No doubt Nicaragua occupies my thoughts because my husband will be a part of team going in a couple of weeks. Also going for the first time will be my dear friend and her daughter. As I talk to them I am curiously sad and even a little envious. It is curious to me because, if I am honest, when I came home in February I didn't think I'd want to return. It wasn't that my experience was a bad one, quite the opposite really. It was good. Profound. Inexplicably so. All making my resulting passivity, even reluctance, equally inexplicable.

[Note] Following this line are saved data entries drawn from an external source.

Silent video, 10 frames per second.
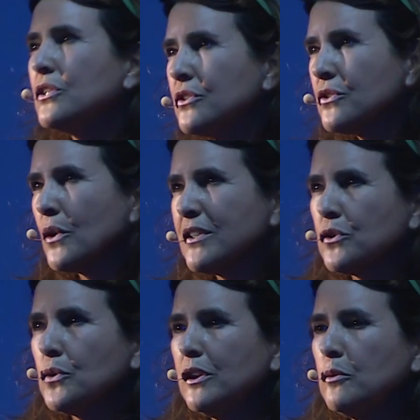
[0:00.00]
so as
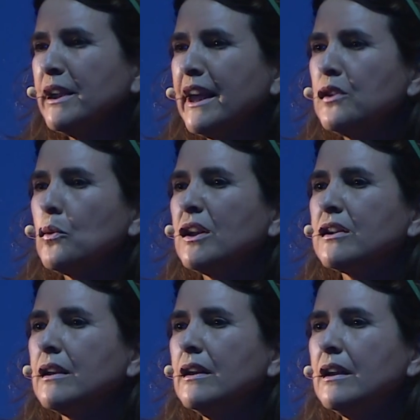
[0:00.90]
to illuminate what
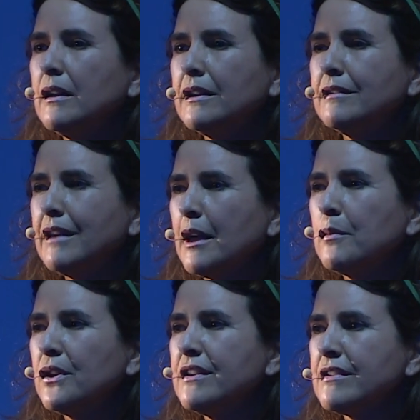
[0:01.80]

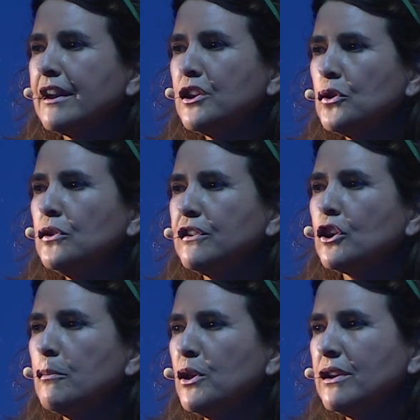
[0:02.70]
libraries can do for
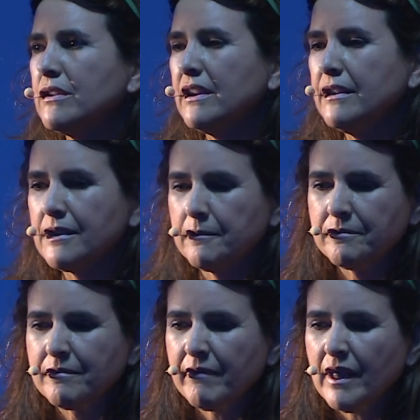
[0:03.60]
communities.
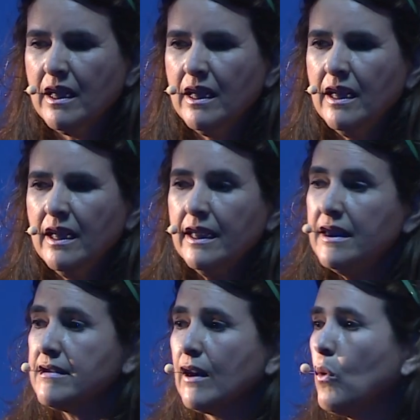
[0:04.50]

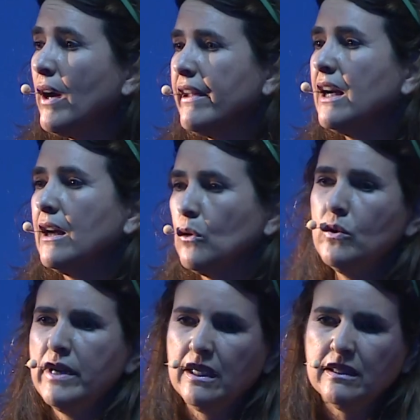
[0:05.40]
In San Juan de la
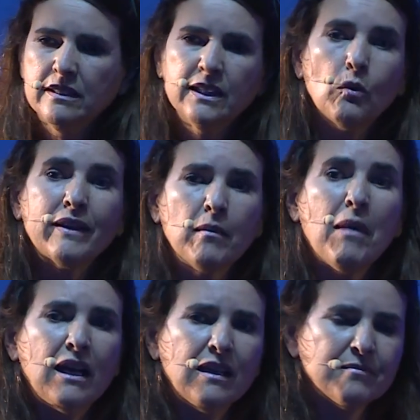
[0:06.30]
Laguna, in
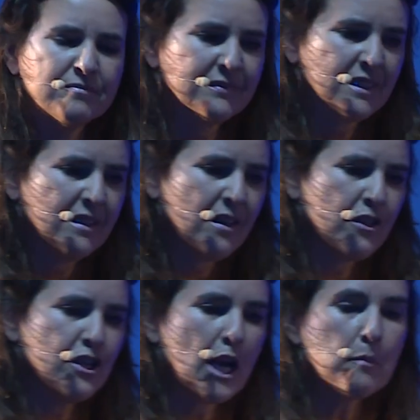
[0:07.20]
Guatemala,
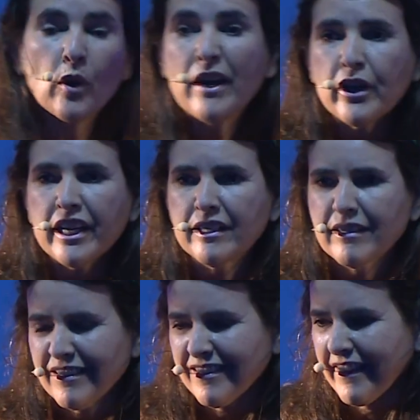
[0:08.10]
the
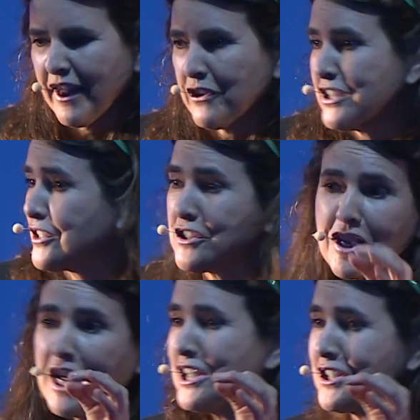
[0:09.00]
librarian there, it's a
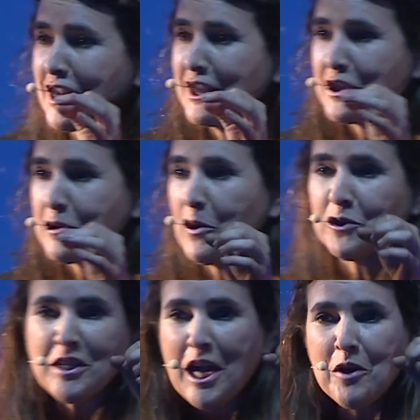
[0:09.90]
tiny, tiny small
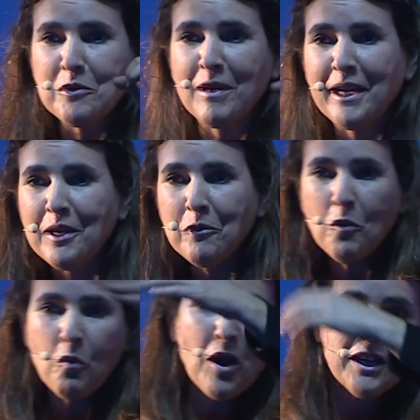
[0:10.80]
town by a
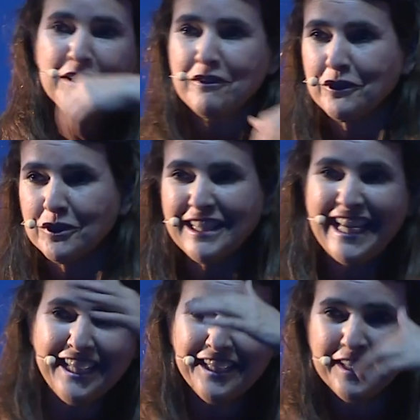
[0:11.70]
wonderful
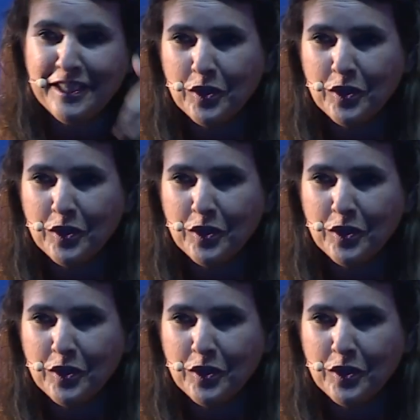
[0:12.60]
lake in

As I think of our trip, it is the faces I see, the women we were privileged to serve. I wonder about Stella, heartbroken over her daughter's rebellion, expecting another daughter, a baby who has certainly arrived by now. I see the formerly abused wife struggling to believe her husband's conversion authentic. Mostly, I remember the crowded classroom, the open Bibles, the eagerness to learn, to ask, to seek. I hear myself pleading through our translator Maricela for the women to know the Lord, to study His Word, to live for Christ, to love Him supremely and wholly.



My heart winces a little as I reflect on my fervent appeal. Who am I? Surely I am the least among these, my faith not quite so zealous these days. I am humbled as I remember their grateful response. Me with so much, they with so little, all of us rich in Christ because of His generous grace He lavishes on those who seek Him in repentant, desperate faith.

"Do not forget us," they whispered to me in Spanish (Maricela translating) on our last night in Nuevo Guinea, as they kissed my cheek and gripped my hand. "Remember us."

I do not forget. I do remember. Indeed, how can I not?